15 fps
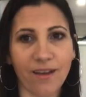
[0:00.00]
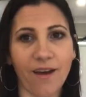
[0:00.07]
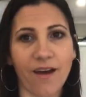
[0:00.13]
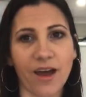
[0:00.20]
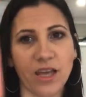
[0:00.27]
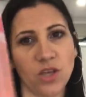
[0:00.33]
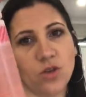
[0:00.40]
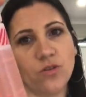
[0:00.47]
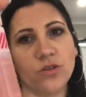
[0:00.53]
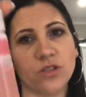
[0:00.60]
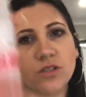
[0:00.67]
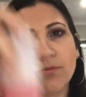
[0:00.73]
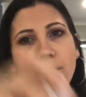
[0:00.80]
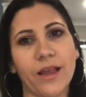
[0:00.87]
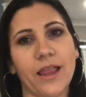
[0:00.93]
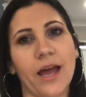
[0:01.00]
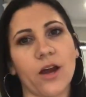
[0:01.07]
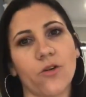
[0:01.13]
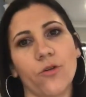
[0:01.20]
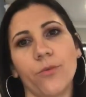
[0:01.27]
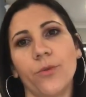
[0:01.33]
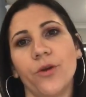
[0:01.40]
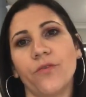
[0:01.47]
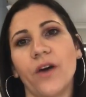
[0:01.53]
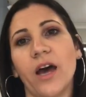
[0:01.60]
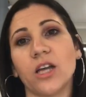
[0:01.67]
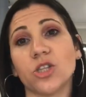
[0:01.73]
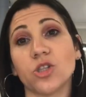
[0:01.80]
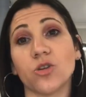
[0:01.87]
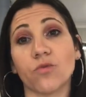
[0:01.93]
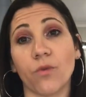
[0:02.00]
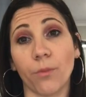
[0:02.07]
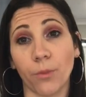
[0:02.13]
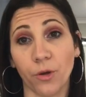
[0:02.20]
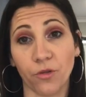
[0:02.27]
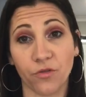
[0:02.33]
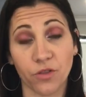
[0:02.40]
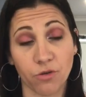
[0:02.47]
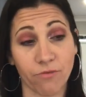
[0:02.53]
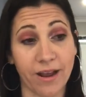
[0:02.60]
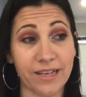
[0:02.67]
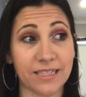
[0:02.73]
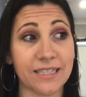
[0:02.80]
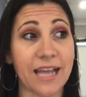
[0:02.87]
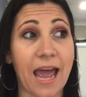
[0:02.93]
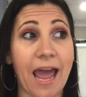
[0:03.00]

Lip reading: I used my lacquer remover to remove the rest,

### EXERCISE DIRECTIONS
If a record holds a picture, leave the picture out and copy the rest exactly.

### SOLUTION TO THIS TASK
15 fps
[0:00.00]
[0:00.07]
[0:00.13]
[0:00.20]
[0:00.27]
[0:00.33]
[0:00.40]
[0:00.47]
[0:00.53]
[0:00.60]
[0:00.67]
[0:00.73]
[0:00.80]
[0:00.87]
[0:00.93]
[0:01.00]
[0:01.07]
[0:01.13]
[0:01.20]
[0:01.27]
[0:01.33]
[0:01.40]
[0:01.47]
[0:01.53]
[0:01.60]
[0:01.67]
[0:01.73]
[0:01.80]
[0:01.87]
[0:01.93]
[0:02.00]
[0:02.07]
[0:02.13]
[0:02.20]
[0:02.27]
[0:02.33]
[0:02.40]
[0:02.47]
[0:02.53]
[0:02.60]
[0:02.67]
[0:02.73]
[0:02.80]
[0:02.87]
[0:02.93]
[0:03.00]

Lip reading: I used my lacquer remover to remove the rest,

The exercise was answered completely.